We understand the importance of keeping school in session.  Professors need to stay on schedule with their syllabi, students have midterms to prepare for and administrators have to watch out for phone calls from angry, tuition-paying parents.

Regardless, choosing to come to class shouldn’t be a life-or-death decision based on Virginia’s inability to handle snow.  The school shouldn’t be forcing students to choose between their education and their safety.

As one of the many universities in Virginia to be affected by snow, the UMW administration slipped when the decision was made to keep morning classes on schedule despite the previous “state of emergency”.

Germanna Community College, George Mason University, American University, Catholic University and James Madison University were all closed Tuesday due to hazardous conditions.

However, JMU has implemented make-up days when professors have the choice of holding class.
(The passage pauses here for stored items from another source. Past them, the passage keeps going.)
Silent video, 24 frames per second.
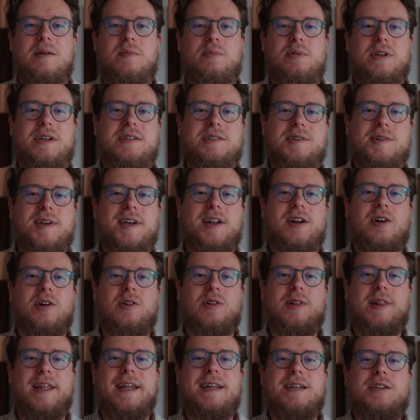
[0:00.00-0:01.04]
please look at our
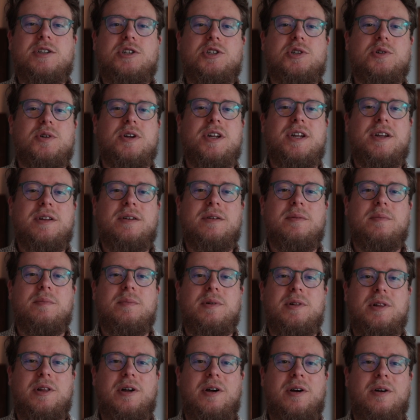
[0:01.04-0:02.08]
Linktree
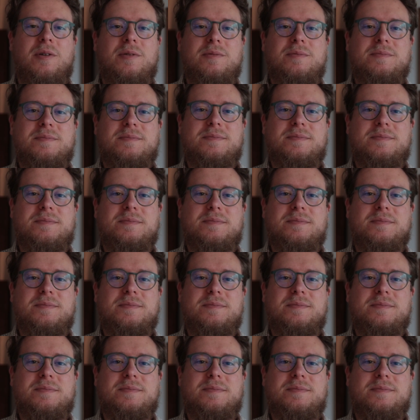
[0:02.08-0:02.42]
below.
They can also hold a make-up class at another time via the Internet, or integrate the missed lessons into future classes.

While this may not be optimal for students who crave snow days, this option seems far safer than trekking across ice under falling trees to get to class.

For students who live off campus, getting to class has been more trouble than it’s worth.  With many neighborhood roads left unplowed and icy highways blocking their way, they are missing out on crucial classroom time.

Many students choose to live off campus as upperclassmen, living instead in near proximity to campus.  However, there are still students from all grade levels commuting from Stafford, Northern Virginia and Richmond every day.

Some people can’t even get out of their driveways, yet commuters are expected to journey onto I-95 for a couple of classes.

Similarly, many students with internships have difficulties getting to their respective jobs, which can be detrimental when they are potentially as far away as Washington, D.C.  Many count towards credit, which can be lost if the student isn’t able to show up due to the weather.

While many professors are understanding of empty desks in the midst of the storm and are sometimes even stuck themselves, missing class can be extremely disadvantageous to students in the weeks leading up to midterms.

In an e-mail sent to students, it was recommended that commuters park in the lower levels of the parking garage due to massive amounts of snow in various lots near William Street and the old factory.

After a treacherous drive across campus based on this recommendation, a thick sheet of ice covering the top level of the parking deck awaited these students.

Until the administration wants to pony up and buy every student a pair of ice skates to get to class, we’d rather just stay in the safety of our residence halls and houses.